Analysis generated by our Consciousness Algorithm
Critic Reviews
“That conscious absurdity is at the core of The Quick and the Dead. It's a rousingly grotesque, often wildly entertaining western horror-comedy, with co-producer and star Sharon Stone as a sexy lady gunslinger taking on all comers in the gunfight tournament from hell. [10 Feb 1995, p.C]”
“Apparently no one bothered to tell Stone the movie was a joke. She plays it without a hint of the tongue-in-cheek required, and totally against her strong star persona, so that she serves mostly as the unnecessary straight woman to all the giddy male comedy. [10 Feb 1995, p.3]”
“Ms. Stone's presence nicely underscores the genre-bending tactics of Sam Raimi, the cult director now doing his best to reinvent the B-movie in a spirit of self-referential glee. Mr. Raimi is limited by a sketch mentality, which means his jokes tend to be over long before his films end. But his tastes for visual mischief and crazy, ill-advised homage can still make for sly, sporadic fun.”
“Ms. Stone. She alternates between two expressions here: sullen, and aghast. Then again, if you were listed on the credits as the co-producer of this violently dull piece of shlock, you'd look that way, too. [16 Feb 1995, p.A12]”
Consciousness Markers
Sharon Stone leads as a capable female gunfighter, which was notably uncommon for action Westerns in 1995. However, the rest of the cast remains predominantly white with no evidence of deliberate diversity strategy.
No LGBTQ+ themes, characters, or representation present in the film.

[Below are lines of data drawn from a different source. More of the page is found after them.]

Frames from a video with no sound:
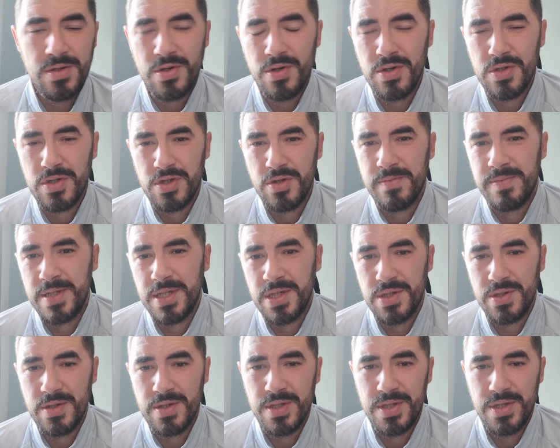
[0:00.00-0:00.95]
caught up in
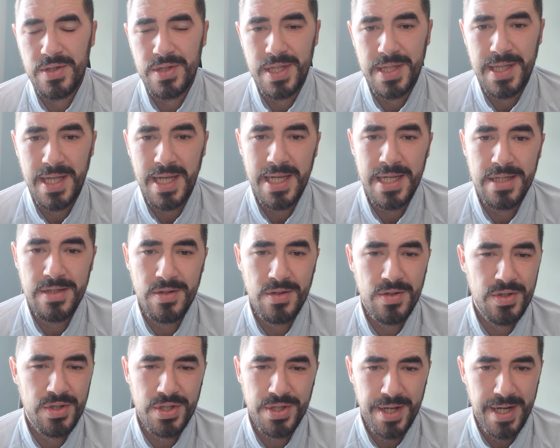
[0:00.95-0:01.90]
something the other day and
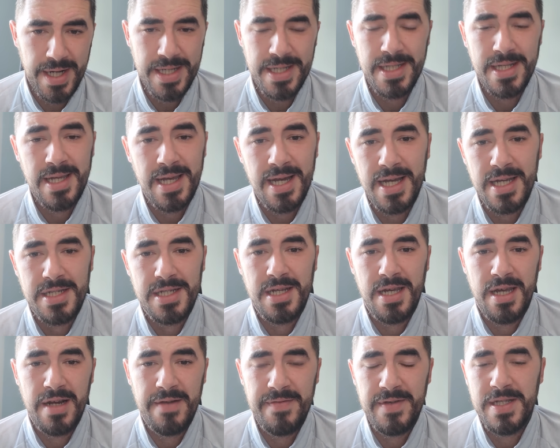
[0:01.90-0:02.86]
you're just dragging the arse
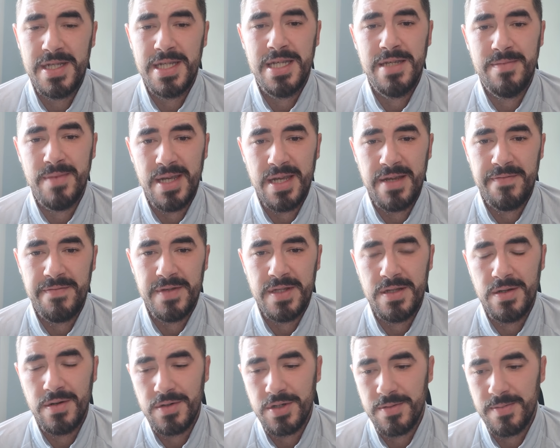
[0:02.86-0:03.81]
out of it and keep making
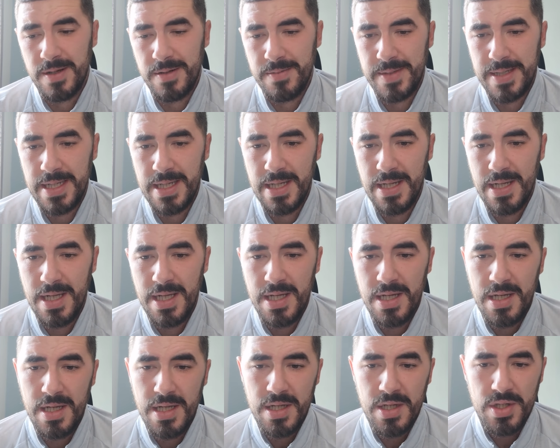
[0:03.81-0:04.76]
videos about me.
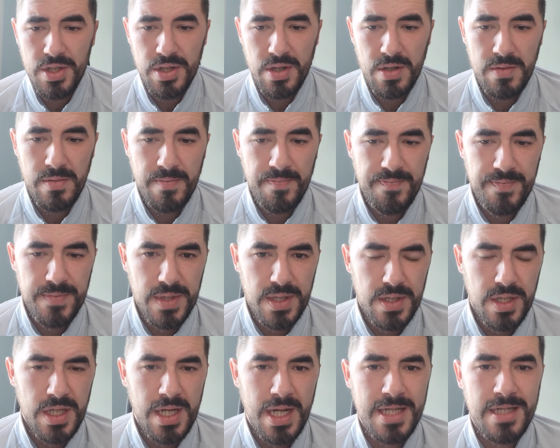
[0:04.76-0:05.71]
So
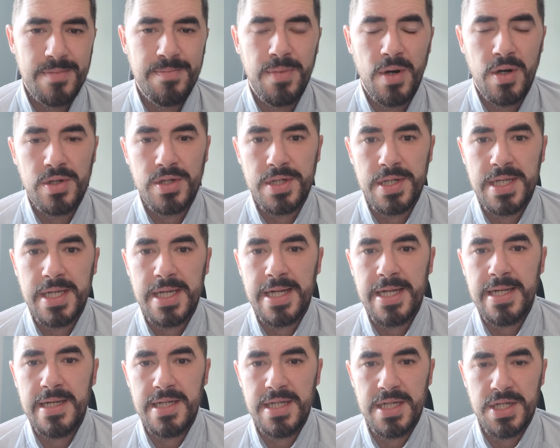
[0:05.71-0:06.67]
you had a boxing
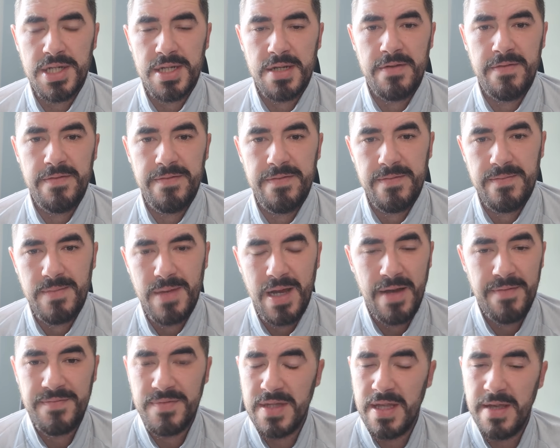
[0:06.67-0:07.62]
career yourself.
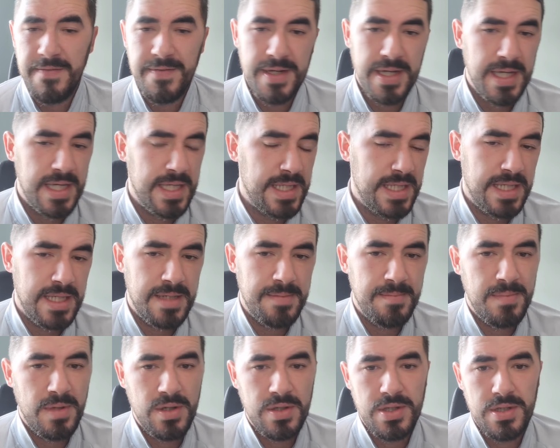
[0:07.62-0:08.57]
I've never heard of you in
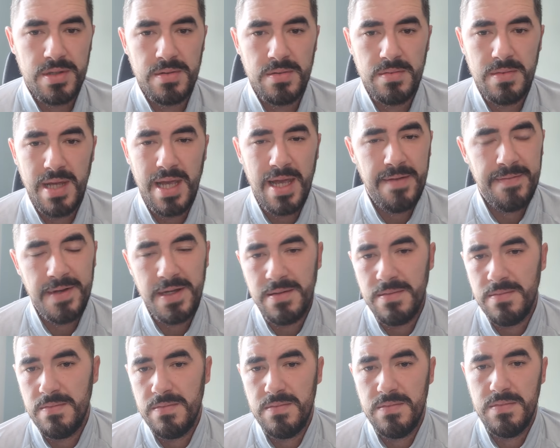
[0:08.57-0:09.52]
boxing, ever.
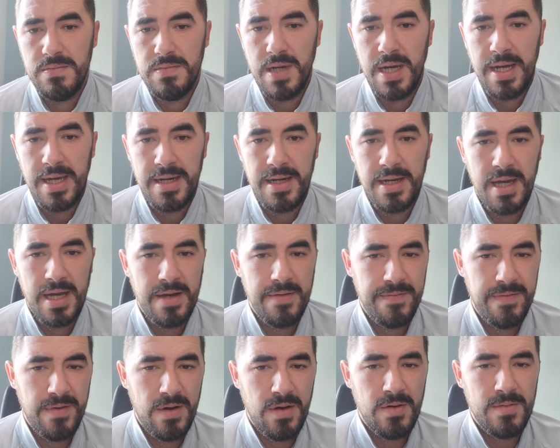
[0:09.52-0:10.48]
And I can
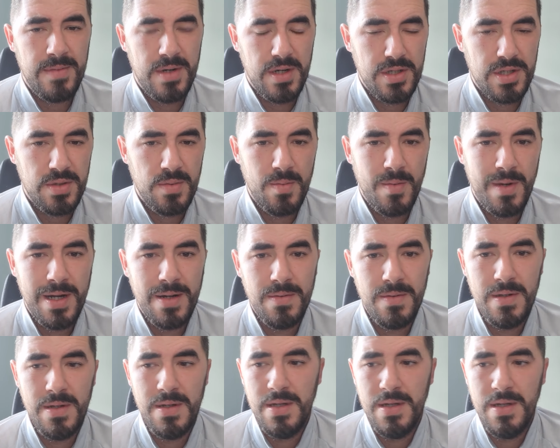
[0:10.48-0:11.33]
follow boxing well.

Stone's character is a skilled action protagonist seeking revenge, but the film does not interrogate gender dynamics or advance feminist messaging. Her gender exists as narrative fact rather than thematic concern.
Keith David appears in the cast, but there is no evidence of deliberate racial consciousness or thematic engagement with race. Minority characters are present but unremarked upon.
No climate-related themes or environmental consciousness present in this 1995 Western.
No anti-capitalist messaging or critique of wealth and power structures discernible in the narrative.
No themes related to body positivity, body diversity, or acceptance of non-standard body types present in the film.
No representation of or thematic engagement with neurodivergence or disability.
Marketed as a revisionist Western, but Raimi's revisionism refers to stylistic experimentation rather than historical reframing through a progressive lens. The film does not deliberately challenge or reexamine historical narratives.
The film prioritizes entertainment and spectacle over preachy messaging. While it features a female protagonist, it avoids any preachy or explicitly instructive tone about social issues.